The Goldstein-Peled-Fiterstein Trio takes its name from the three young artists who make up the unusual ensemble of piano, cello and clarinet. Their debut concert with the University of Chicago Presents Friday evening at Mandel Hall was notable for a varied program of solo and ensemble pieces as well as for a quality of performance at the highest level.

Opening the program the charming and inconsequential Trio Op, 11 by Beethoven, which gave the artists the opportunity to shine individually and as a group in a flavorful and good-natured warmup. The piano of Alon Goldstein glittered stylishly in the first movement and in the second movement Adagio supported the suave and lyrical tones of Amit Peled’s cello and Alex Fiterstein’s clarinet. The piece concluded with a rollicking set of variations played with humor and virtuosic flair.

Liszt’s Paraphrase on Themes from Verdi’s Aida is a short meditation for solo piano on two themes from the opera – the sacred dance and the duet finale.  Liszt packed a wide variety of emotion into the piece’s ten minutes, ranging from powerful dramatics to filigrees of delicacy and tenderness. Goldstein mastered all the technical challenges, and managed the thunderous sections without bombast in a very effective performance.

Debussy’s First Rhapsody for clarinet and piano provided an ideal showcase for the refined and sensitive clarinet of Fiterstein. The wide tonal range of the piece as well as its playfulness were richly captured in an idiomatic performance. The piano projected an almost orchestral tapestry as background.

The second half of the program was more substantial with deeply committed performances of two masterpieces of chamber music of different eras.

Mark Kopytman, a Ukrainian- Israeli composer who died in 2011, worked closely with the trio and the connection was very evident in the performance by Peled and Goldstein of his Kaddish for cello and piano.

There was a strong bonding between the artists and the emotional core of the piece was laid bare by the intense performance.

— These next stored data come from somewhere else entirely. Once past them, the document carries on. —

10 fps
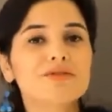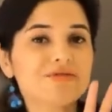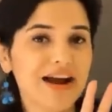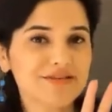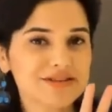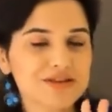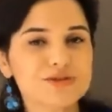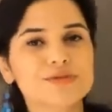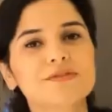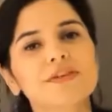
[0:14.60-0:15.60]
five
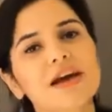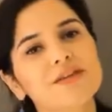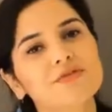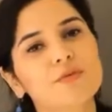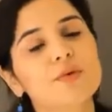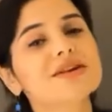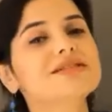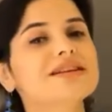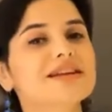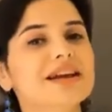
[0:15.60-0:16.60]
stages of life where
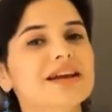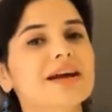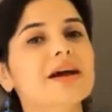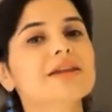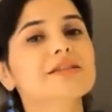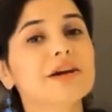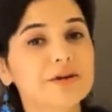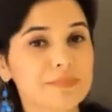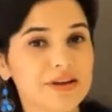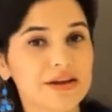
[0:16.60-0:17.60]
seeking
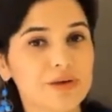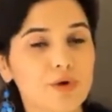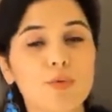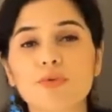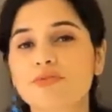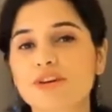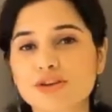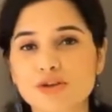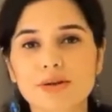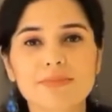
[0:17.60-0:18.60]
therapy or
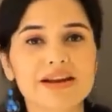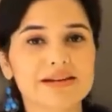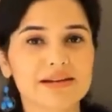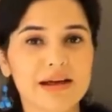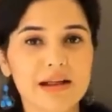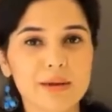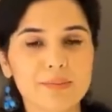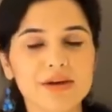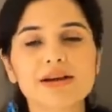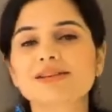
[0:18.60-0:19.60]
professional mental health
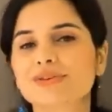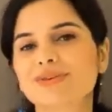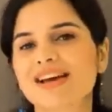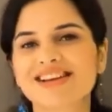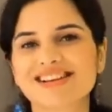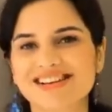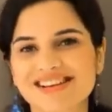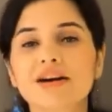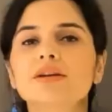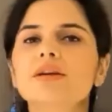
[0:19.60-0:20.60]
is a good idea.
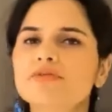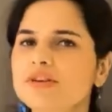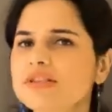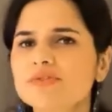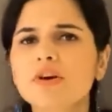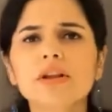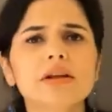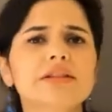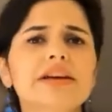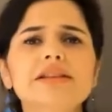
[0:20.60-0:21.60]
Now first of all,
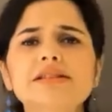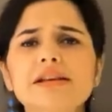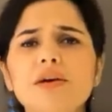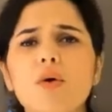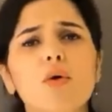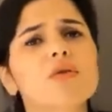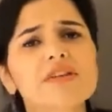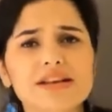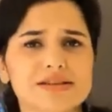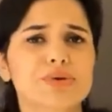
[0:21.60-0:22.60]
there is
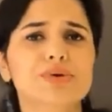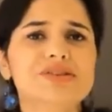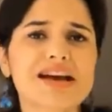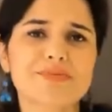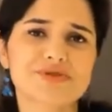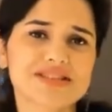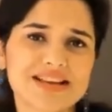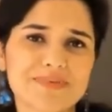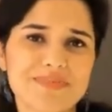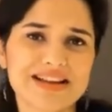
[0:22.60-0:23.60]
always a good time to
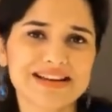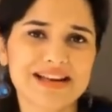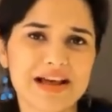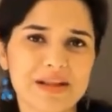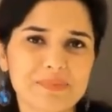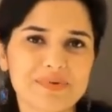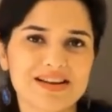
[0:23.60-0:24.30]
seek mental help.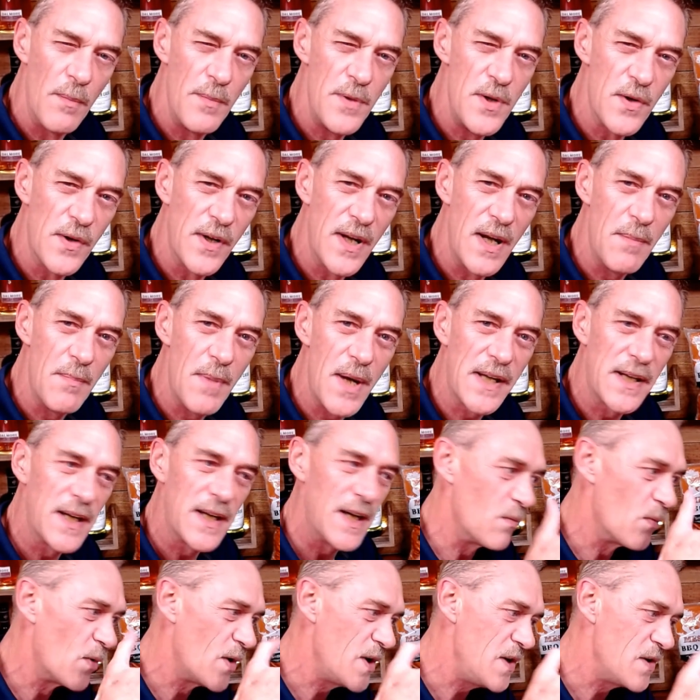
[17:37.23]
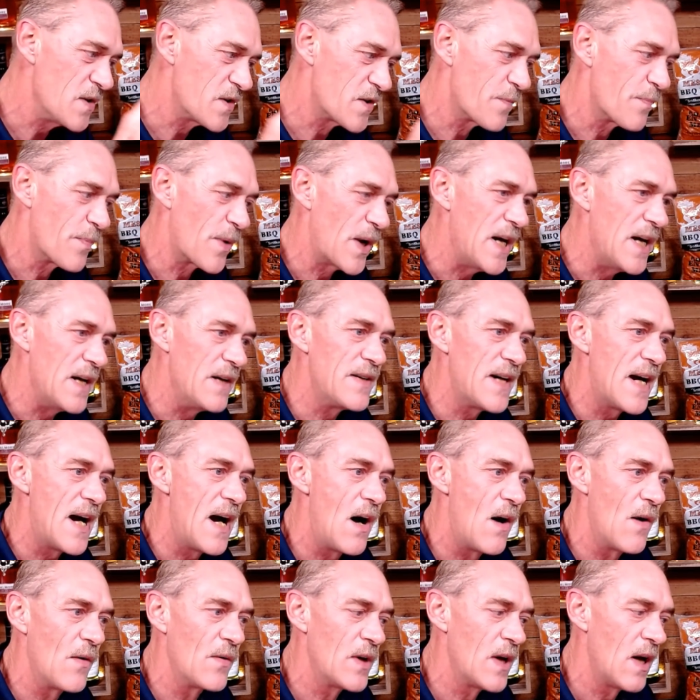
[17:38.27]
you can make it when you spray it
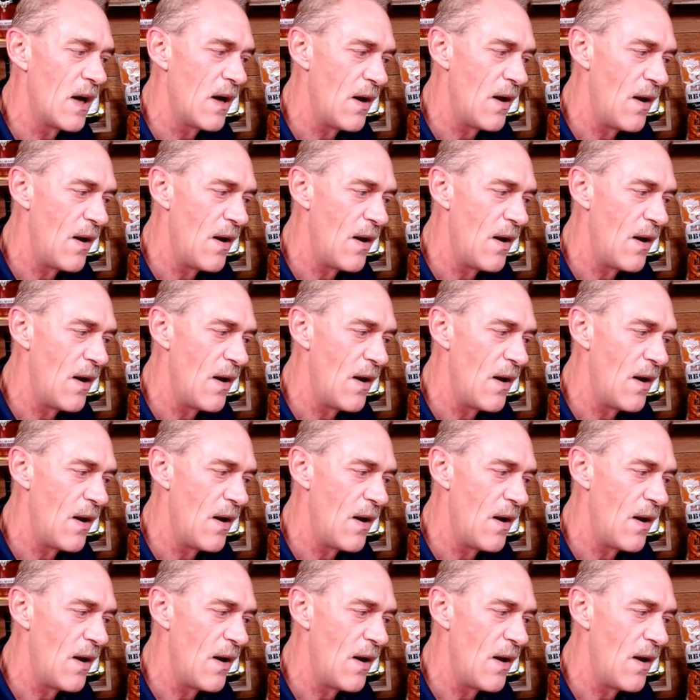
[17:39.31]
down,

The work is a highly expressive dialogue and both instrumentalists were on an equal footing as they projected the episodes of conflict, exclamation and fierce rhythms which culminate in an emotive solo cello cadenza (the Kaddish or prayer of mourning) and a long drawn-out cello note that provides a final cadence at the coda.

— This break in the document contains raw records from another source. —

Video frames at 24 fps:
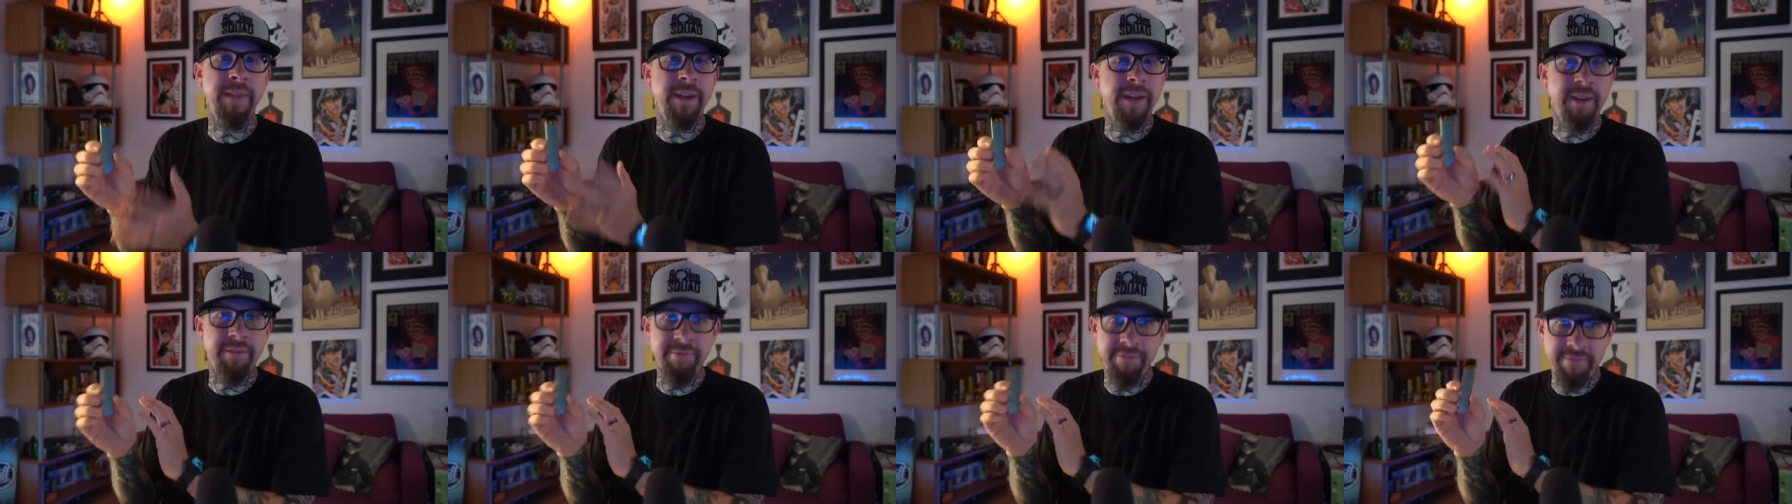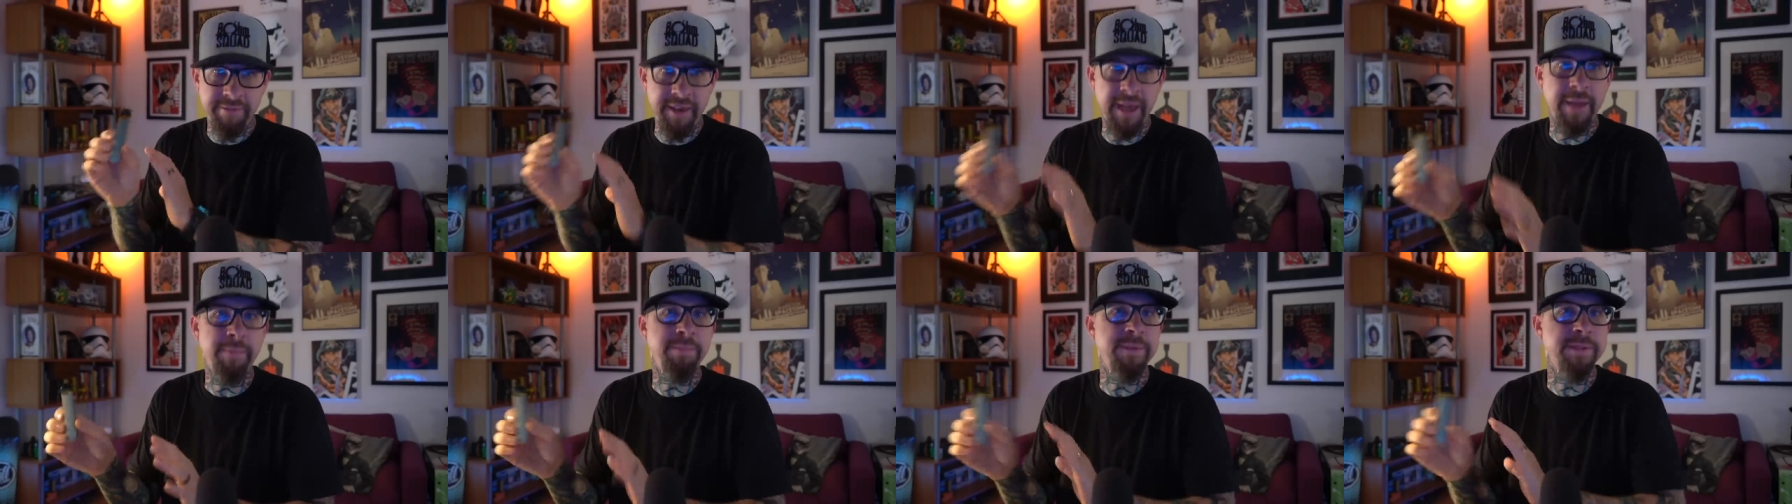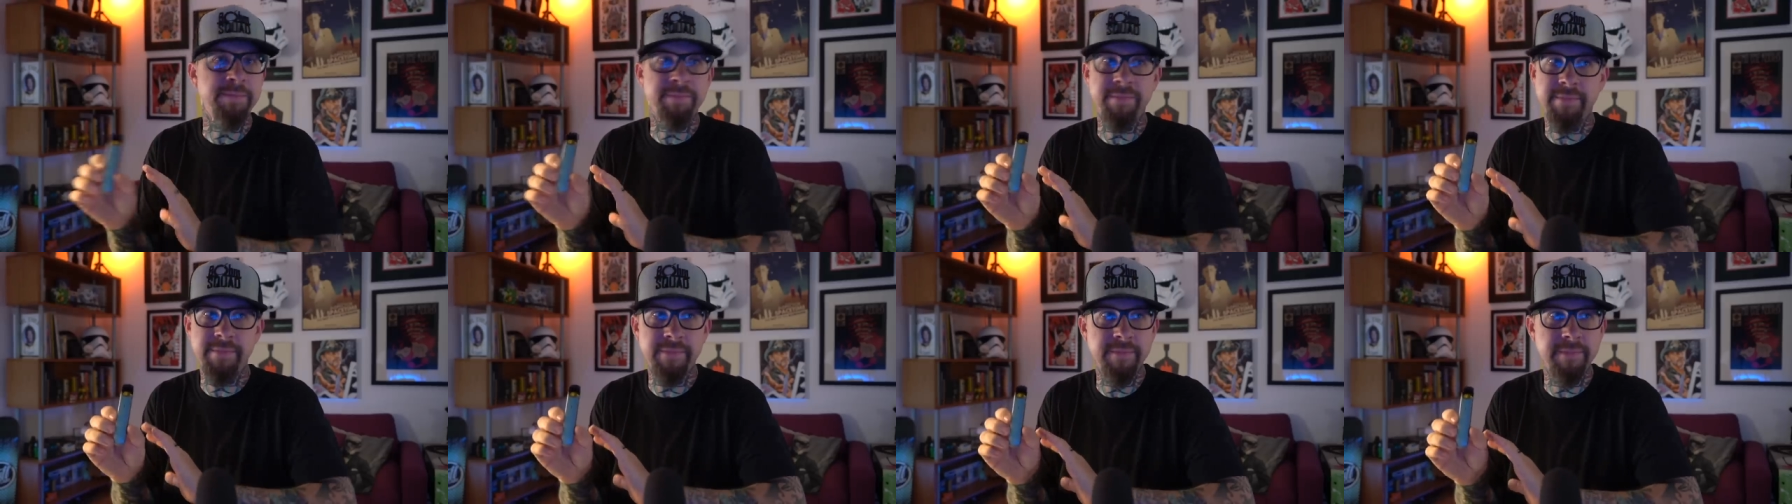that I've
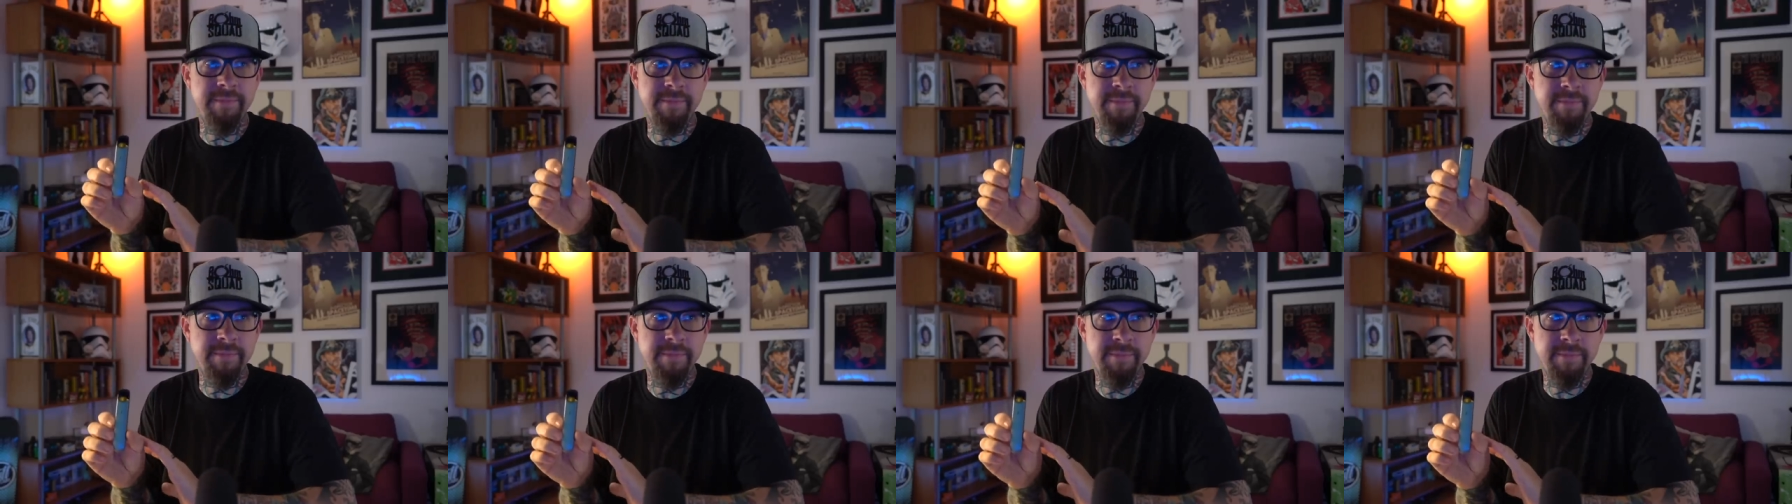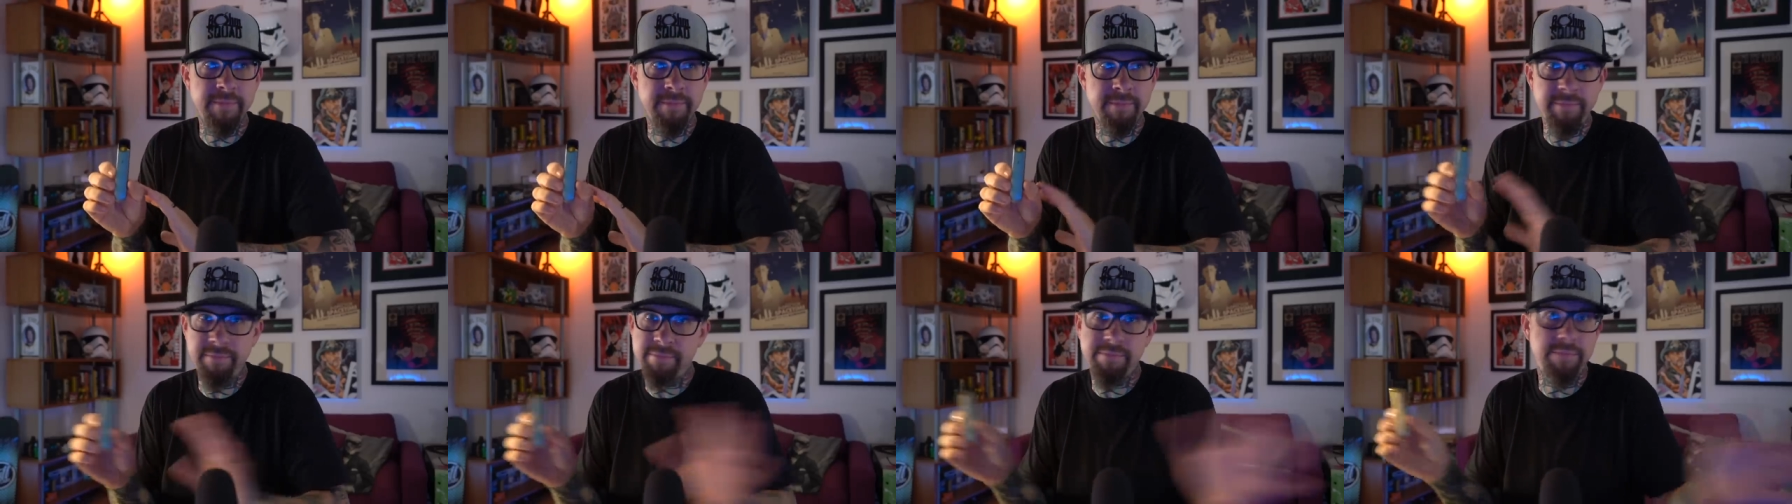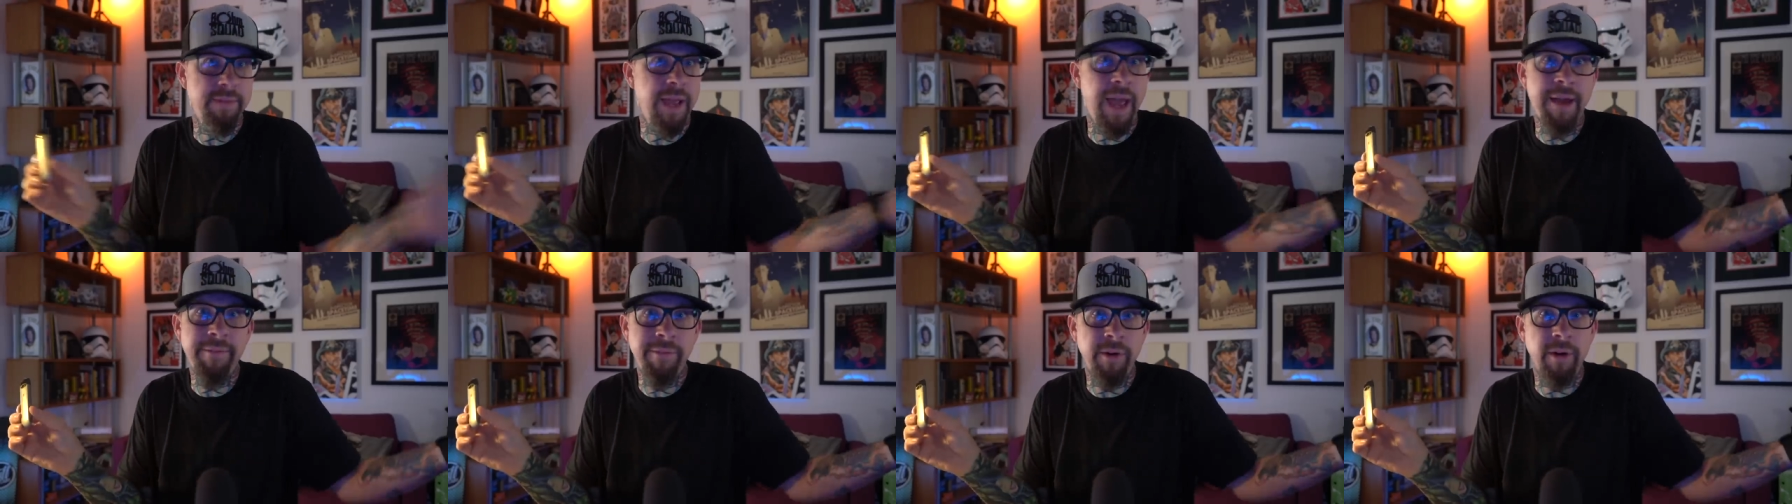vaped
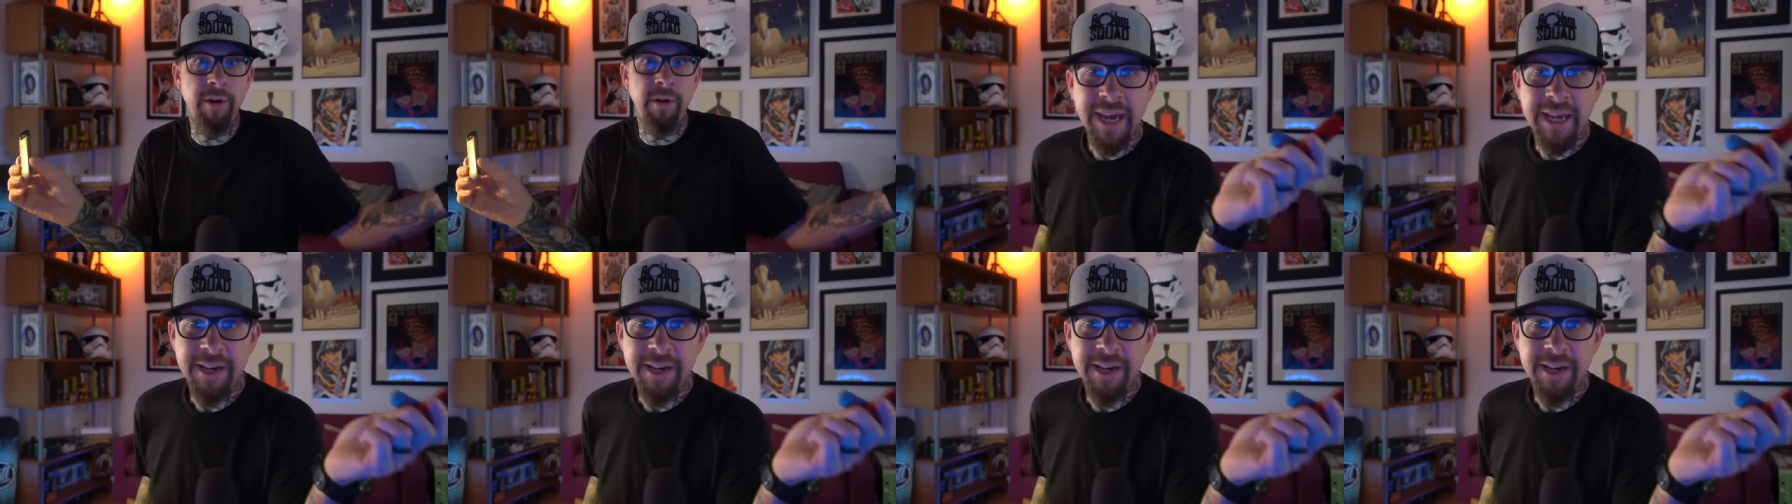ever.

Brahms wrote his autumnal Clarinet Trio in 1891 for a celebrated clarinetist and the instrument is usually dominant in performance. The restrained clarinet of Fiterstein, however, brought out more of the ensemble nature of the piece with its abstract themes flowing sensitively and expressively from instrument to instrument. The subtle emotions and rhythmic complexity of the three movements were rendered faultlessly by the Trio, bringing to a close a deeply satisfying program.